Furthermore, as enabling automated computuation of the BMO-MRW measure was one of the major motives of our proposed method, this structural parameter was computed using the manual (BMOmanual-MRW), the proposed method (BMOproposed-MRW) and the iterative approach (BMOiterative-MRW). The signed and unsigned differences of BMOproposed-MRW and BMOiterative-MRW with BMOmanual-MRW (called the BMO-MRW error) were calculated and compared using paired t-tests with p-values < 0.05 being considered significant. The Pearson correlation as well as root mean square error (RMSE) of automated BMO-MRW measures with respect to the manual BMO-MRW were also computed. Zou’s method for comparing two overlapping correlations based on two dependent groups (Zou, 2007) was utilized to compare the Pearson correlations of BMOmanual-MRW with BMOproposed-MRW and BMOiterative-MRW (p-values < 0.05 were considered significant).
4. Results
Fig. 9 shows example results of BMO identification and BMO-MRW computation using the automated methods and the reference standard.
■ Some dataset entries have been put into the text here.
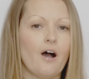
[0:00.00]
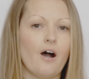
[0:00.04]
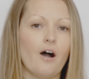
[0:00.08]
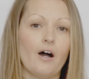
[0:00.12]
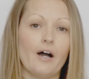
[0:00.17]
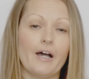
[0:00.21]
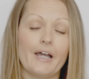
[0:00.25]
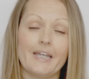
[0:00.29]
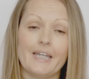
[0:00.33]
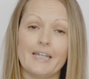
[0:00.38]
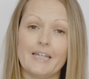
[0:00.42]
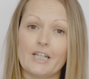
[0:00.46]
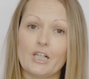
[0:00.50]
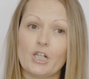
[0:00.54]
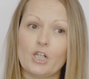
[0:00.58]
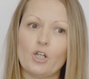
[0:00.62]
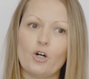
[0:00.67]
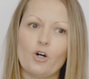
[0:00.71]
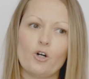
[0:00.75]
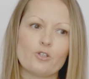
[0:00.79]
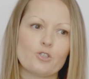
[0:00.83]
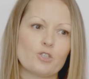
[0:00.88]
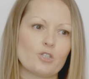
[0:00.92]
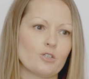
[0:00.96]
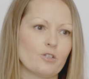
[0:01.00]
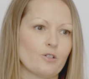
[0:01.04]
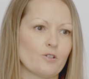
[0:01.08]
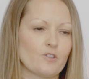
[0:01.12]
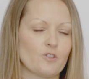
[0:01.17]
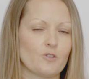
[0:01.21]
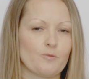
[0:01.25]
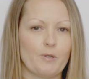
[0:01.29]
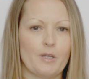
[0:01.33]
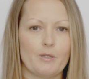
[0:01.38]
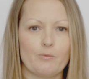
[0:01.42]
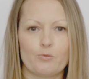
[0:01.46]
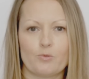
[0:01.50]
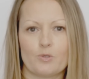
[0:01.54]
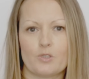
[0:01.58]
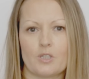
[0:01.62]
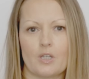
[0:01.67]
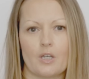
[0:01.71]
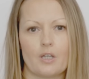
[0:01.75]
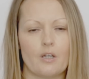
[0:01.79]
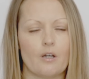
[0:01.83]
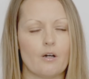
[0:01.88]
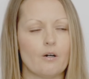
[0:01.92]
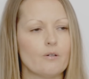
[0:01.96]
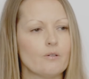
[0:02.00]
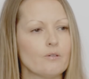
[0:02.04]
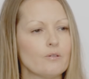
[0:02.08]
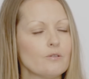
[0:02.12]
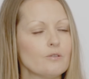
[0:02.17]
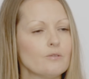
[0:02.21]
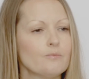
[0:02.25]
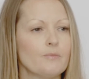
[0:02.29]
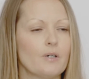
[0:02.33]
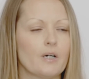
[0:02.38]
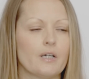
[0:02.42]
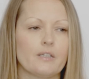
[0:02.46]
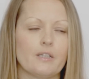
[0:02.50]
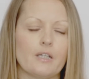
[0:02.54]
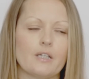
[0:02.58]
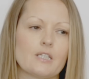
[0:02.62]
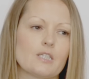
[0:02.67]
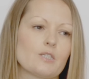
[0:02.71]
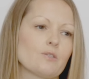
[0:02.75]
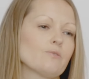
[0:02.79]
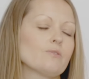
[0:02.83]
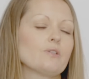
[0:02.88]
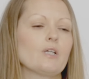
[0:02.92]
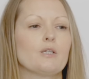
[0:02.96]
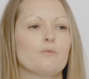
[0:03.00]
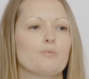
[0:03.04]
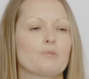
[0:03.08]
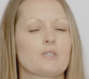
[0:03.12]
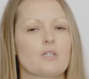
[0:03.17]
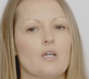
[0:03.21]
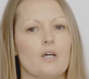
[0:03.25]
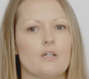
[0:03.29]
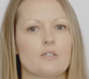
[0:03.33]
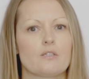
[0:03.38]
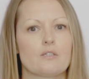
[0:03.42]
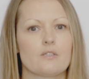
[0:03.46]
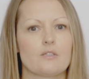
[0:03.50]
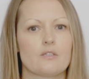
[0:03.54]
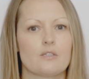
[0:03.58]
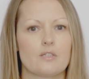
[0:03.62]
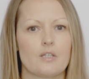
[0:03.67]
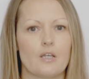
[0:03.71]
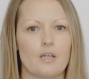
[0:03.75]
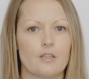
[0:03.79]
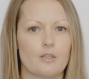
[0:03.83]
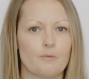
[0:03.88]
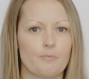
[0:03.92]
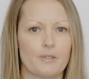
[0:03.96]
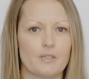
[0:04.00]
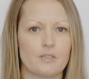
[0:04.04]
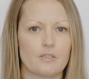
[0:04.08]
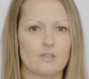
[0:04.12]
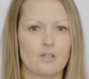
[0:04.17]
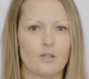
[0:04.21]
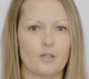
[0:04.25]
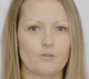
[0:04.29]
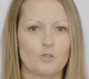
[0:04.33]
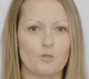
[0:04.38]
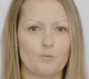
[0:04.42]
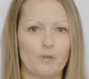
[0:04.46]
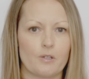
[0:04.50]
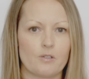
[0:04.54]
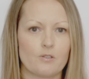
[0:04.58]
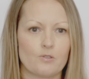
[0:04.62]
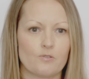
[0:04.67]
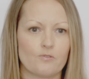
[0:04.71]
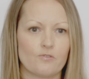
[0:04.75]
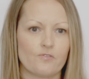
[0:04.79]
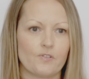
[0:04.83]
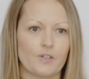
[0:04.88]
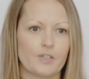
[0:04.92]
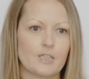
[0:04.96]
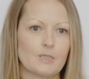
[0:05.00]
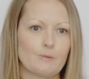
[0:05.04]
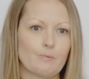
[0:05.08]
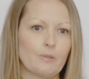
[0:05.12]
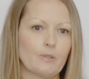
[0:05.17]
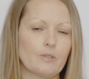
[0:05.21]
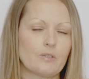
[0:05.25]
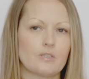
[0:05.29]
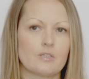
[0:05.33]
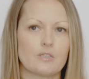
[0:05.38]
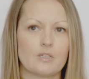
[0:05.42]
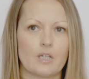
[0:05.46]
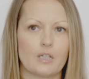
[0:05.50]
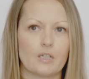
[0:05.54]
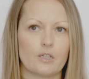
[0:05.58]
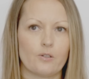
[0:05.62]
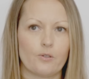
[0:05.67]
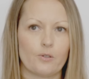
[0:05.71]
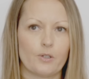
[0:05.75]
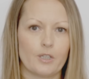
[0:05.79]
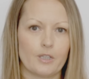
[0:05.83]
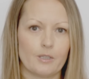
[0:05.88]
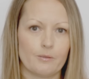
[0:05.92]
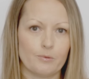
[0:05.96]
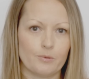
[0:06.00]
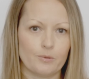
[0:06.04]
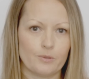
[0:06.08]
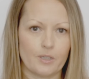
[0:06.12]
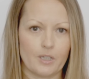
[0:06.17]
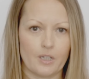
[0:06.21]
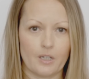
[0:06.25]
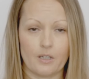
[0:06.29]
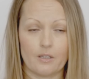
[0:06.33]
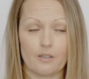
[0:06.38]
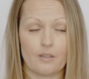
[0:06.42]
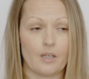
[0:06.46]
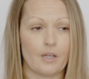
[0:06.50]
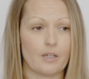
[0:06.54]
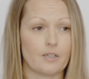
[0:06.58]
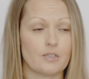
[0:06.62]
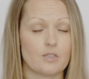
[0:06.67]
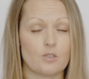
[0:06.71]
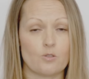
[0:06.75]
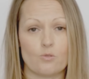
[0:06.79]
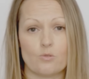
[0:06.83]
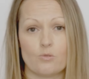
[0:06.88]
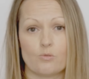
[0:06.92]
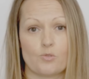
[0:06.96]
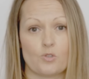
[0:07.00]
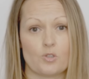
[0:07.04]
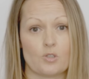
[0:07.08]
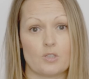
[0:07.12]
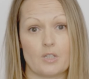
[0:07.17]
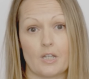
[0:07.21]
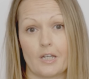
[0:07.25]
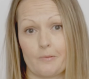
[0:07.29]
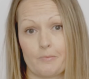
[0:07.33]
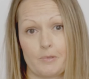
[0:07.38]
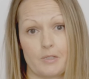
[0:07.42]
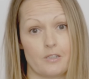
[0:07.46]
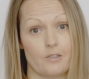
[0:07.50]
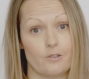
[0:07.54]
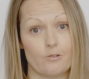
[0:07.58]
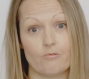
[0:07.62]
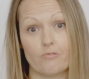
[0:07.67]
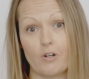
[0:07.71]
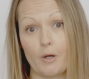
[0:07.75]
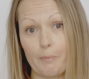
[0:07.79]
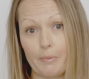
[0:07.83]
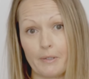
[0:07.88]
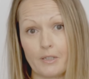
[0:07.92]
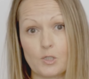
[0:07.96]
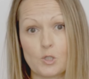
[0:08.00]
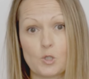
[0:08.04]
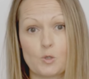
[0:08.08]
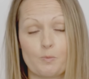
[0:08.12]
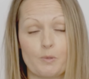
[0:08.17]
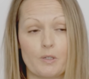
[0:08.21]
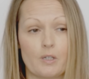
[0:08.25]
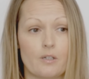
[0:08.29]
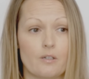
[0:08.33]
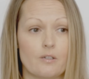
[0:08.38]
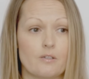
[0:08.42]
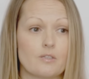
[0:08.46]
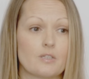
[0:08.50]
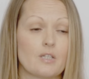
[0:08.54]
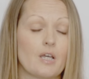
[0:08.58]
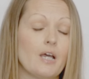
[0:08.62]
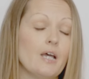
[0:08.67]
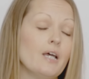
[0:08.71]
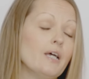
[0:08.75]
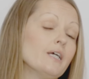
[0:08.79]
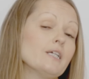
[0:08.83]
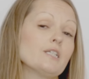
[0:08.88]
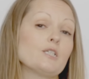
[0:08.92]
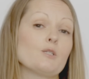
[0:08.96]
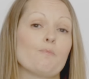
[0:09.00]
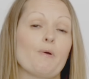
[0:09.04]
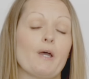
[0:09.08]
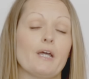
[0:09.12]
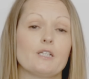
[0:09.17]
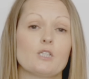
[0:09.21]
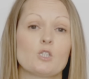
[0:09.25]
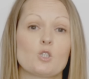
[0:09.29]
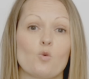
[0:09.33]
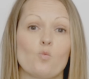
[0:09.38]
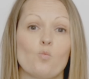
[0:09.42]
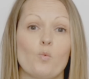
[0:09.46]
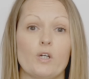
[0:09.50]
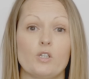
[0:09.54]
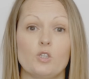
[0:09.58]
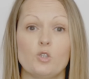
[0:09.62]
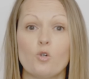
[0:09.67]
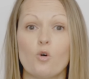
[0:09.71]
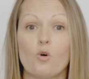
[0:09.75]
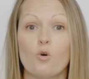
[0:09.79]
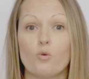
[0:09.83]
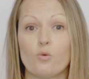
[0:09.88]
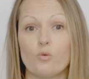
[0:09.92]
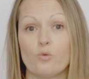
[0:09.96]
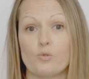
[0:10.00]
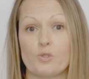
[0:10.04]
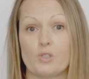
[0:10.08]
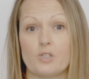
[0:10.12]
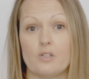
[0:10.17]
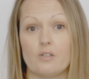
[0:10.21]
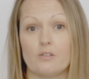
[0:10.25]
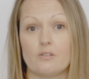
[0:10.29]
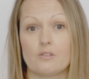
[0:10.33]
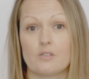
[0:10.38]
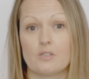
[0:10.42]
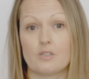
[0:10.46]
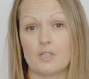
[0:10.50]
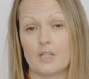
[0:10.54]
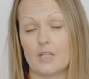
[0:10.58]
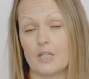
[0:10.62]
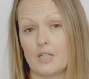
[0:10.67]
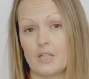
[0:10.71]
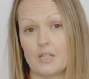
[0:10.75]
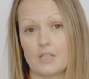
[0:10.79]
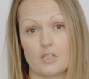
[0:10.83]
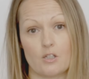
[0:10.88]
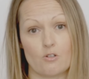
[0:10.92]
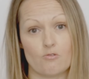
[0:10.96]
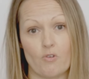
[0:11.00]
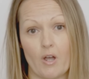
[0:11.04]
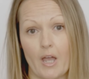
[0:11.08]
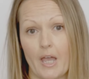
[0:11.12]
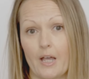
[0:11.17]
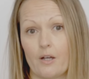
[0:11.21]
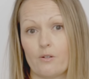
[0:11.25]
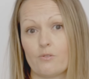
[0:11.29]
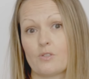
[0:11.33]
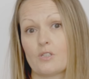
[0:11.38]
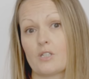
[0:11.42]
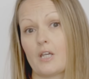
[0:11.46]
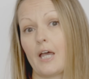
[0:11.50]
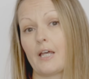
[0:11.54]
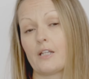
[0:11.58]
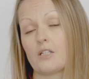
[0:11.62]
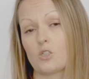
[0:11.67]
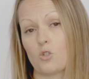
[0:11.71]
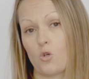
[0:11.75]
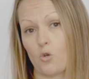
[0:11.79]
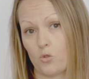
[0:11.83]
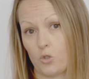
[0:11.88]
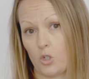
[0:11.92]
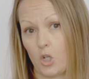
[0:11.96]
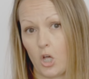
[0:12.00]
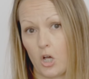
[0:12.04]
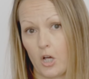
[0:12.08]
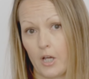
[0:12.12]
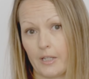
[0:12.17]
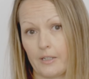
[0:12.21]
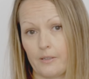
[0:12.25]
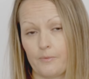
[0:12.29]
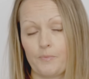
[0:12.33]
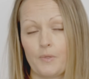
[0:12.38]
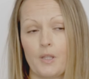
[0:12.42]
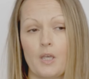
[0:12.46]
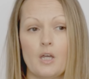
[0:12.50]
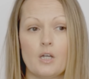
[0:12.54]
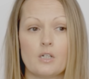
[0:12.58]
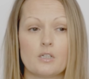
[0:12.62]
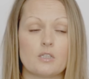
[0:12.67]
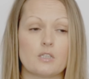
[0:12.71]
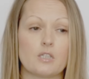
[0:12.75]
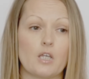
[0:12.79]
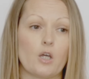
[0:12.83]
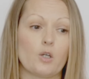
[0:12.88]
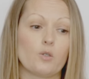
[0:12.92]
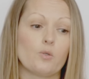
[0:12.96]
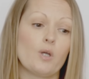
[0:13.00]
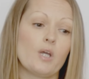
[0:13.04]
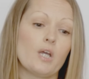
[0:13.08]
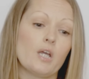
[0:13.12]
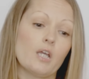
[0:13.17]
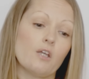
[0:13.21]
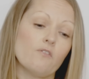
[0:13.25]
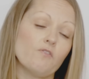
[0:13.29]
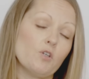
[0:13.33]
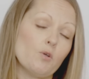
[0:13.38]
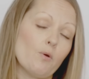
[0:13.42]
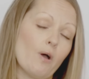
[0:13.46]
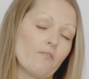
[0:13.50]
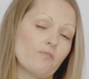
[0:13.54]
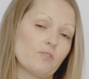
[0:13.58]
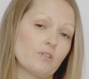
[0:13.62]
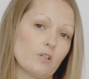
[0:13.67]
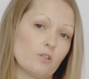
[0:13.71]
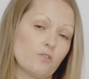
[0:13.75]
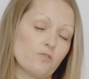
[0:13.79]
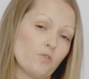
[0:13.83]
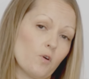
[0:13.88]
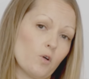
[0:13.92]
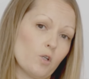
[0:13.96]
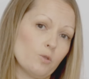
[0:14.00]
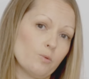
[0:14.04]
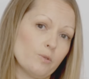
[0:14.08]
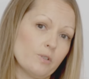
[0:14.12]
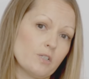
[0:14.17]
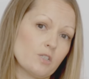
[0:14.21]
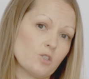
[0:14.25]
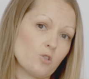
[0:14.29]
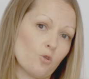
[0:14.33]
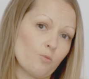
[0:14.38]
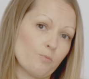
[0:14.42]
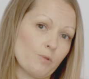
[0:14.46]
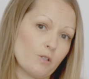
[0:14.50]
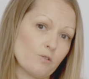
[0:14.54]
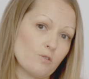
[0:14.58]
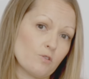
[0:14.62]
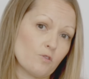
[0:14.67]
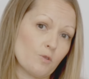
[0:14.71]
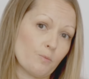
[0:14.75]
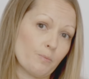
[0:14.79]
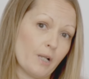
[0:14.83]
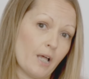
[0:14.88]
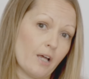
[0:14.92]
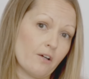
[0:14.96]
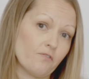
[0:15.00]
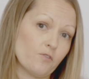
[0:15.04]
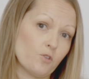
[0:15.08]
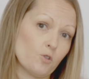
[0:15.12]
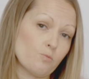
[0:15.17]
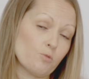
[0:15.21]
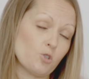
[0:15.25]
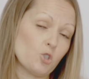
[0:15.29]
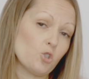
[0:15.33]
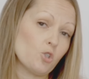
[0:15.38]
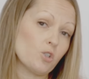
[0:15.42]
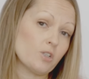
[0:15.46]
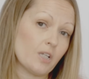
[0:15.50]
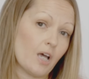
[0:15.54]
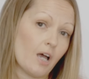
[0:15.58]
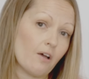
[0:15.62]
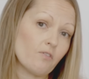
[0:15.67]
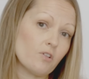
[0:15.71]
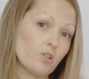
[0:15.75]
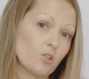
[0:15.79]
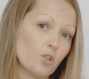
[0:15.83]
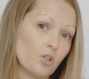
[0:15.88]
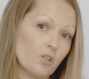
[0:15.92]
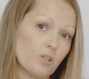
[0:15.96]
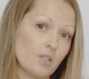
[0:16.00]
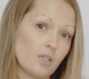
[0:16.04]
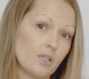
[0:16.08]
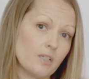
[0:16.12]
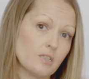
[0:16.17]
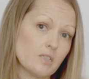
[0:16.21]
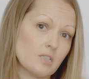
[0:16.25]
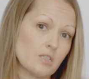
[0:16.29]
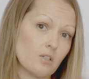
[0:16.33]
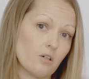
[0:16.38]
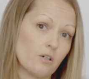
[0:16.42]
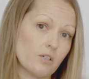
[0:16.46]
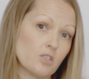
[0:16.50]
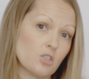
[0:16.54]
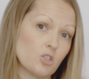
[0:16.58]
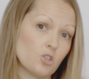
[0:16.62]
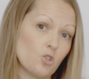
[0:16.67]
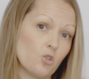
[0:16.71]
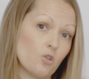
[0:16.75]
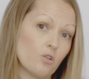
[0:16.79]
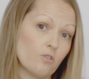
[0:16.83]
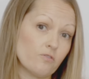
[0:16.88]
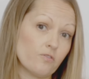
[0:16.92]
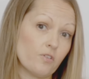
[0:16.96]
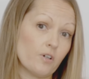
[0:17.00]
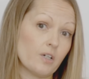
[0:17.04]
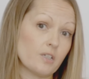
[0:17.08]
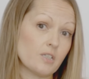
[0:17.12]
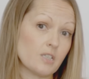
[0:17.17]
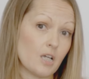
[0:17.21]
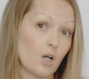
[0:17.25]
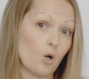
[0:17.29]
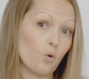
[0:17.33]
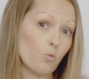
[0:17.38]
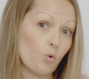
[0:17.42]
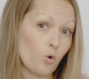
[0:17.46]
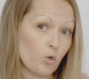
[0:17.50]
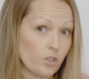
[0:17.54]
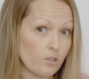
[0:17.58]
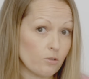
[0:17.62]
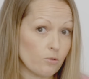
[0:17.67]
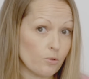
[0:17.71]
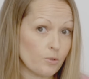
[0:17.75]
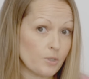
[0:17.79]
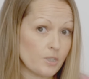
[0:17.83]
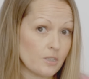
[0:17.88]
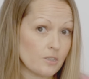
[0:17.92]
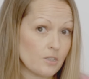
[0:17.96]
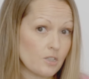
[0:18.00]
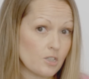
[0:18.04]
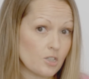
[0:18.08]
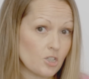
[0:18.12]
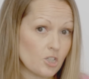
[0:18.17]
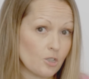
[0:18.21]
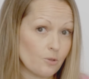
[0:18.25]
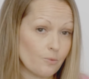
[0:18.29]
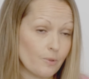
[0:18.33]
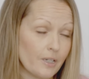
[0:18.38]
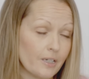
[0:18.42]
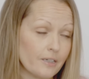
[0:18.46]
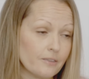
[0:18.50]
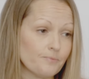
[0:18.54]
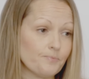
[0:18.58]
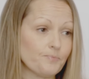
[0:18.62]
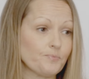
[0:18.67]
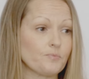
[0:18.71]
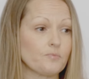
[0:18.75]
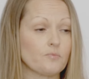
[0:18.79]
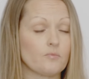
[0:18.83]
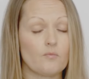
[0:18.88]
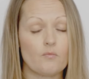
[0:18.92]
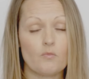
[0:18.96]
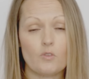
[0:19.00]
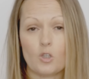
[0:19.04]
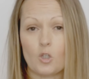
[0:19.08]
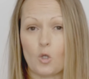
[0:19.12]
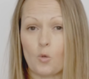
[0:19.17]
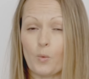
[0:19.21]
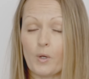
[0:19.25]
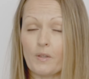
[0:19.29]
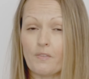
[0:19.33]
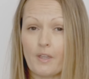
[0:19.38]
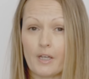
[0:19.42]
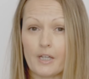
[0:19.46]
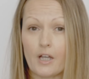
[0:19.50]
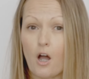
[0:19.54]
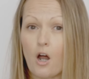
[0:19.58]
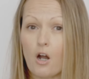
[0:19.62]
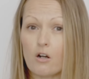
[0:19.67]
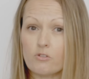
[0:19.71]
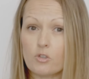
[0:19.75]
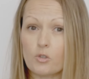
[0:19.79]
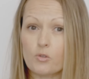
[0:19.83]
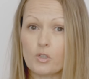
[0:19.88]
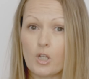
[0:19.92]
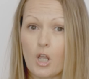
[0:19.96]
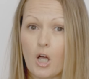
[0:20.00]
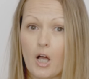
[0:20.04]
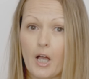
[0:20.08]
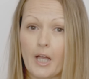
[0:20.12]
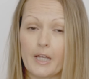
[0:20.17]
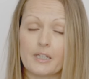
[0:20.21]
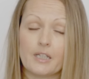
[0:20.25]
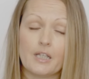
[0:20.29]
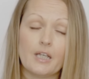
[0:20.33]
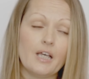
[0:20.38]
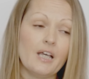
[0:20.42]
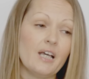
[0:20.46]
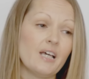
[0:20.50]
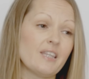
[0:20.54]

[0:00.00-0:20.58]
I hear lots and lots of people say, oh, my next door neighbour's cousin said the best time to post on Facebook is 10 o'clock in the morning. And that is all just absolute rubbish, because it depends on when your audience is around and online. So if you have enough followers on most of the platforms, you can have a look at the insights and you can find out what your audience are doing when they are online.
For better visualization, only the central part of each B-scan is shown. The first row in Fig. 9 depicts an example that both automated methods successfully identified the BMO points. The second and third examples demonstrate how presence of the externally oblique border tissue causes erroneous BMO identification for the automated approaches; however, the proposed method is less affected than the iterative approach. The externally oblique border tissue attaches to the end of BM surface and resembles the BMO points which influences the automated methods. The last example demonstrates a case that the results of both iterative approach and the proposed method are affected by the presence of an ambiguous border tissue. In such cases, without using the 3D contextual information, it is very difficult (even for humans) to mark the exact location of BMO. Note that when there is no border tissue present, the iterative and our proposed methods have comparable performances (Fig. 9).
Figure 9.
Example results, left column is the original B-scan along with the ILM surface and the right column demonstrates the segmentation results. The blue, yellow, and green circles indicate the BMOproposed, BMOiterative, and BMOmanual, respectively. The lines connecting the BMO points to the ILM surface, indicate the corresponding BMO-MRW measures.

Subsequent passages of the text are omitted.